# Amazing Illusion!



## AnthonyH (Apr 9, 2011)

So what you do is, put in your earphones and press play. Lean back and close your eyes. Prepare to be mindblown.


----------



## thomasbomb (Apr 9, 2011)

Lol at the beginning I looked to my right thinking something had fallen.


----------



## Sa967St (Apr 9, 2011)

4:19 blew my mind.


----------



## ianography (Apr 9, 2011)

I can't comprehend this.


----------



## Edward (Apr 9, 2011)

So delicious. I remember my first time hearing this a while ago
Still has brain-tingling as back then :y


----------



## Zane_C (Apr 9, 2011)

I will do this later tonight, when my internet reboots.


----------



## Magix (Apr 9, 2011)

Yea, that's an awesome video.
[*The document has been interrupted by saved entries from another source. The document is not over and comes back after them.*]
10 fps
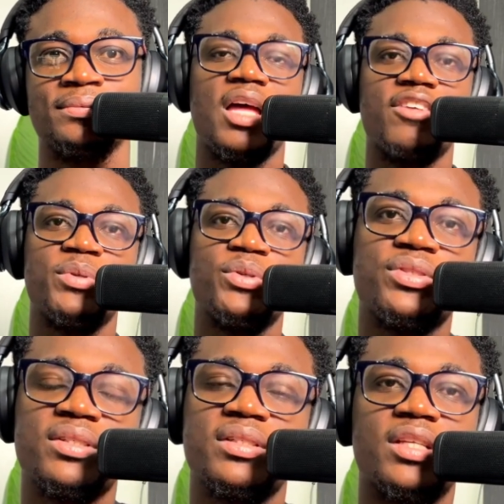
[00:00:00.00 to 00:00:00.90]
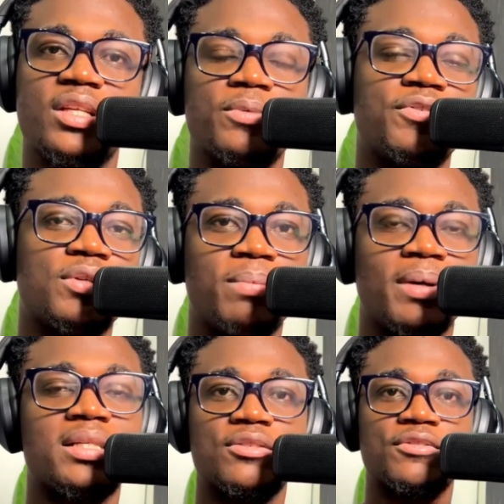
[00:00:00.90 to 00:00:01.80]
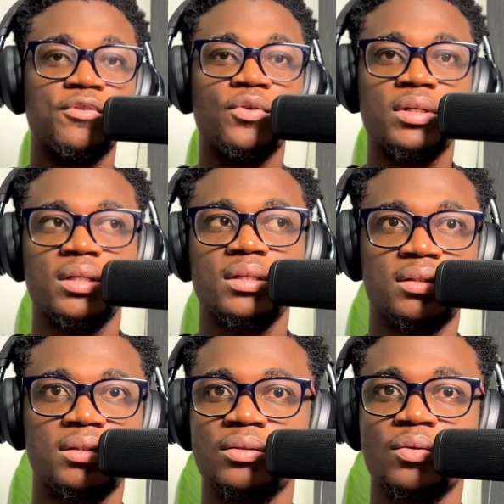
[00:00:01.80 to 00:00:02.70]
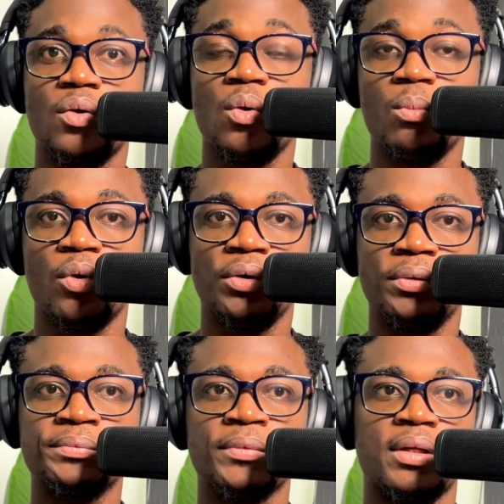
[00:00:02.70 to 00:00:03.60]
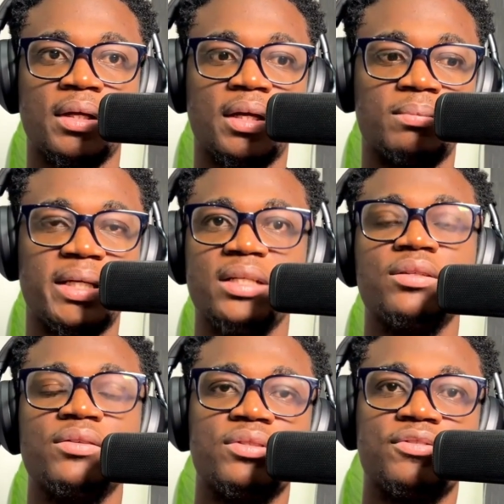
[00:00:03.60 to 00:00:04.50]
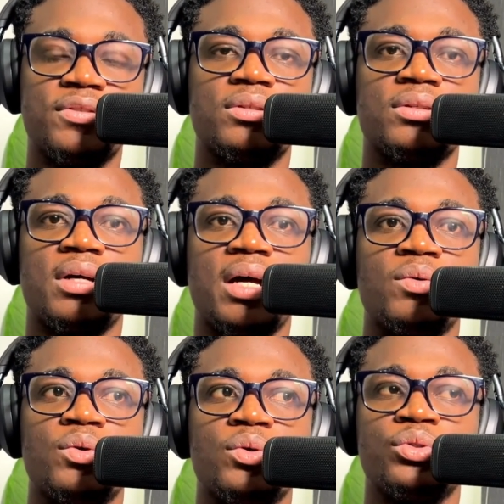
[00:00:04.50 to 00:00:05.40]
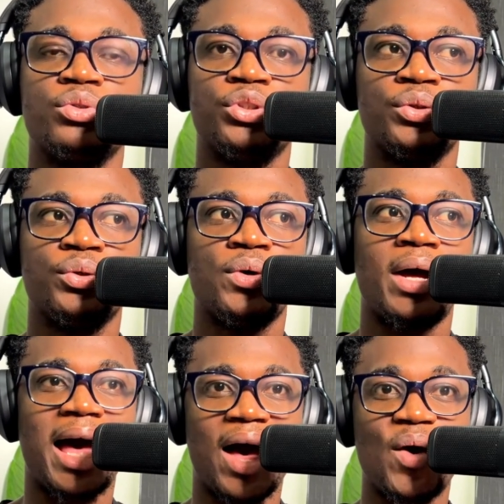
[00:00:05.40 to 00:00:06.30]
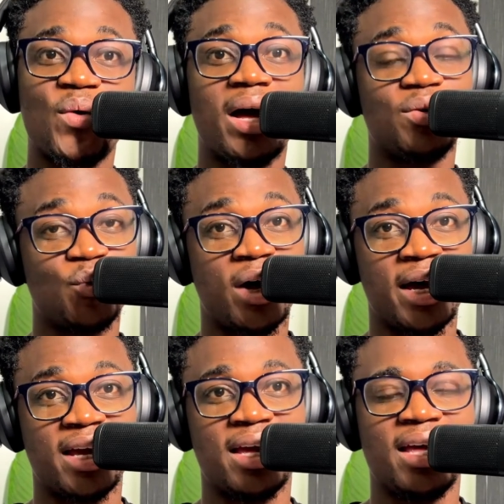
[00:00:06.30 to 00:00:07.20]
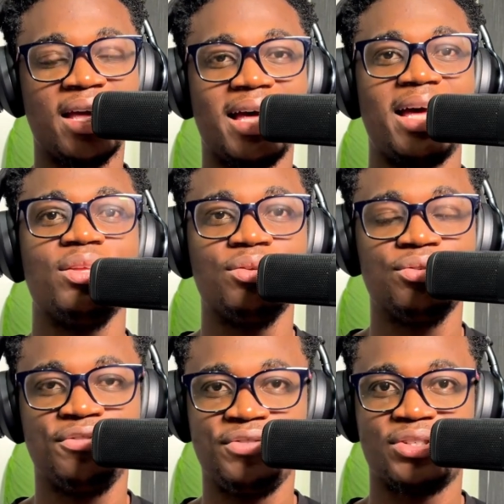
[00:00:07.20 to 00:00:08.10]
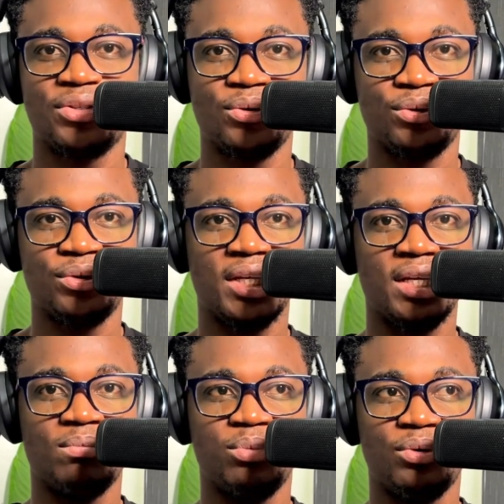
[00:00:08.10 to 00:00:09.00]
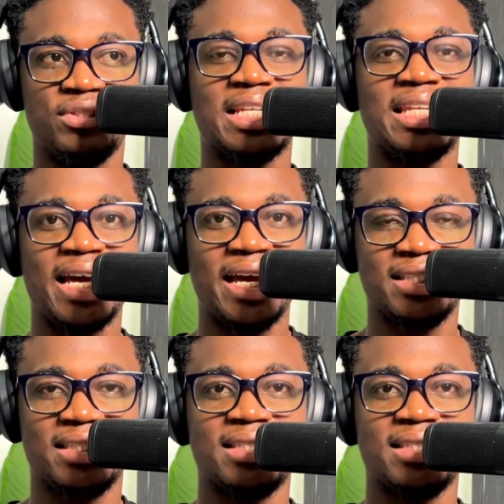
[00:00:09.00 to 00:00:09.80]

I have been using this setup for the past 4 years or more, and by the end of this video, I will also show how and why I use VS Code in both light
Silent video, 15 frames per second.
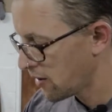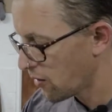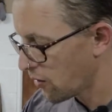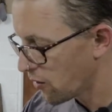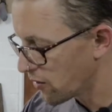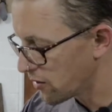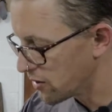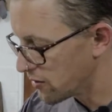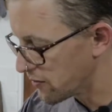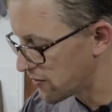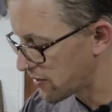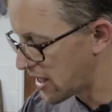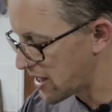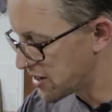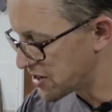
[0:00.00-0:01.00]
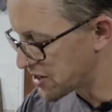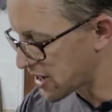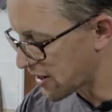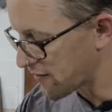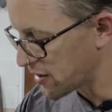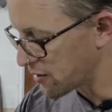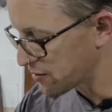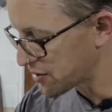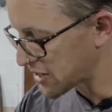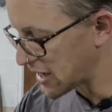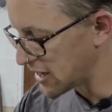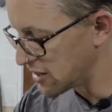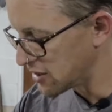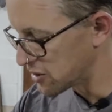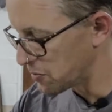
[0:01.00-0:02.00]
or you then just have little
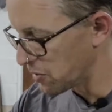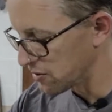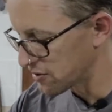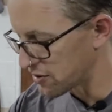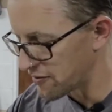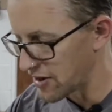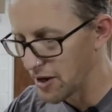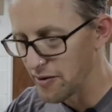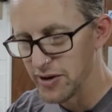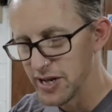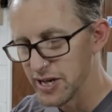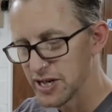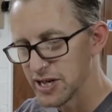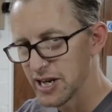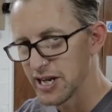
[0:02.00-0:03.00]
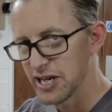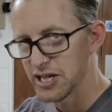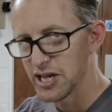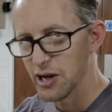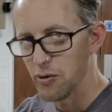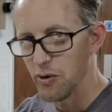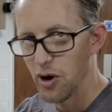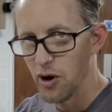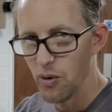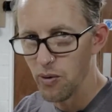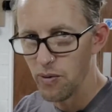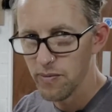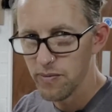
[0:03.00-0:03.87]
stain spots around each little hole.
Right now my rooms door is to my left, it had an even more awesome effect when the door was to my right because that's where it is in the video.


----------



## Zane_C (Apr 9, 2011)

That was very fun.


----------



## cubedude7 (Apr 9, 2011)

When the barber does my hair I always get a strange feeling in the left side of my hips. When the guy here came with the razor above my left ear, I got the same feeling.
Damn that **** is amazing and creepy at the same time


----------



## cuberkid10 (Apr 9, 2011)

The bag thing was really weird! When he started cut, I got a tingling feeling on my hip, like I do when my real hair is cut. Mind blown.


----------



## Athefre (Apr 9, 2011)

You guys and your tingling hips.


----------



## Cool Frog (Apr 10, 2011)

My hair looks terrible after that haircut. Can I have a refund please?


----------



## cuberkid10 (Apr 10, 2011)

Are there any other ones of these that have this same effect? I really like this...


----------



## Jostle (Apr 10, 2011)

At the end of the video it sounded so real I had to take my headphones of to see that everyone wasn't waking up from him talking


----------



## CubesOfTheWorld (Apr 10, 2011)

I thought my brother was laughing at me at 4:19


----------



## ElectricDoodie (Apr 10, 2011)

cubedude7 said:


> When the barber does my hair I always get a strange feeling in the left side of my hips.





cuberkid10 said:


> I got a tingling feeling on my hip, like I do when my real hair is cut.


 I get that same tingling feeling! 
Awesome.


----------



## Edward (Apr 10, 2011)

>tingling, almost tickly feeling in the hips



Spoiler


----------



## Ranzha (Apr 10, 2011)

I remember when I heard this for the first time. Never fails to trip me out. =3


----------